| Task goal |
Give the records again. Keep them exact and leave out the images.

Saved entries:
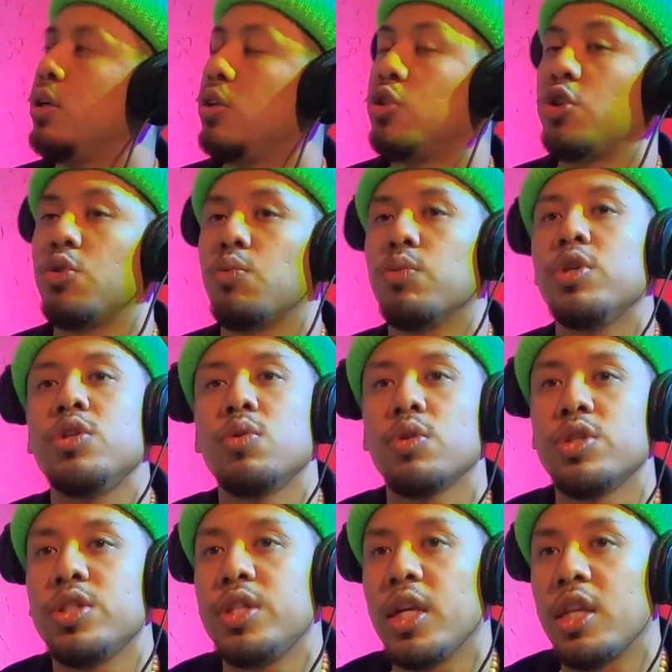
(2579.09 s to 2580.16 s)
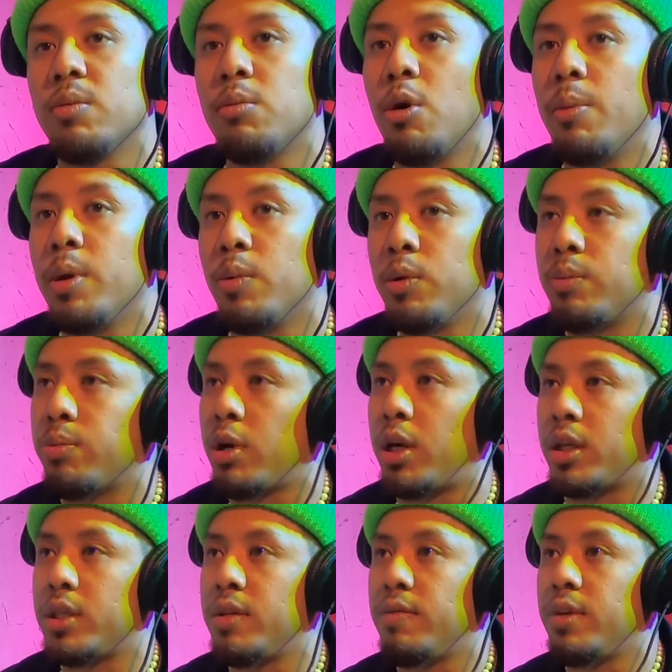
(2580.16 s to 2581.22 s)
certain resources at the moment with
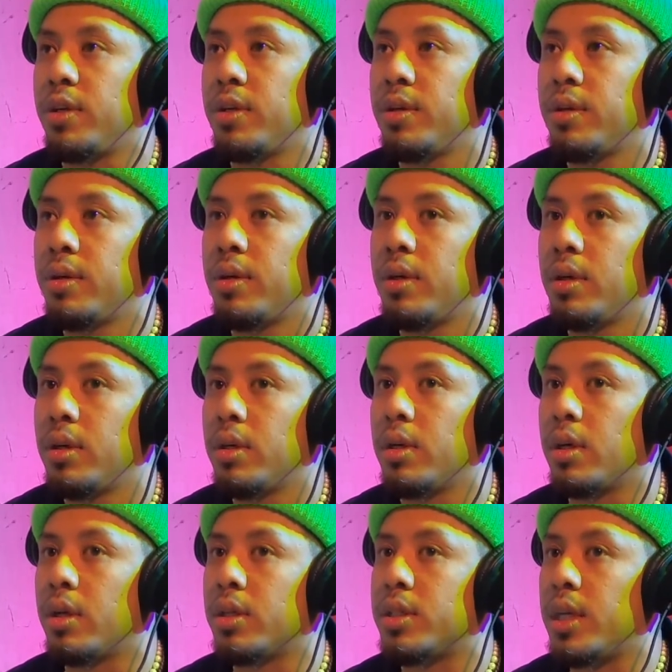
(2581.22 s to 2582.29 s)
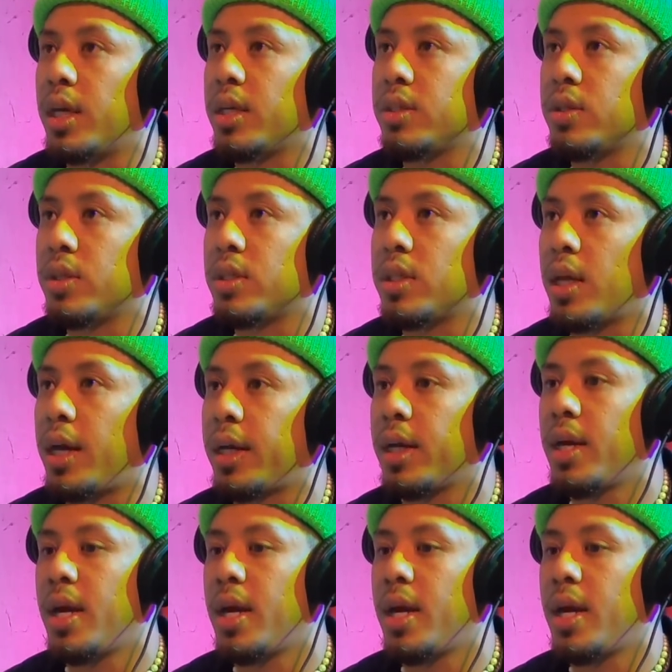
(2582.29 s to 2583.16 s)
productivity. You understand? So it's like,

| Answer |
(2579.09 s to 2580.16 s)
(2580.16 s to 2581.22 s)
certain resources at the moment with
(2581.22 s to 2582.29 s)
(2582.29 s to 2583.16 s)
productivity. You understand? So it's like,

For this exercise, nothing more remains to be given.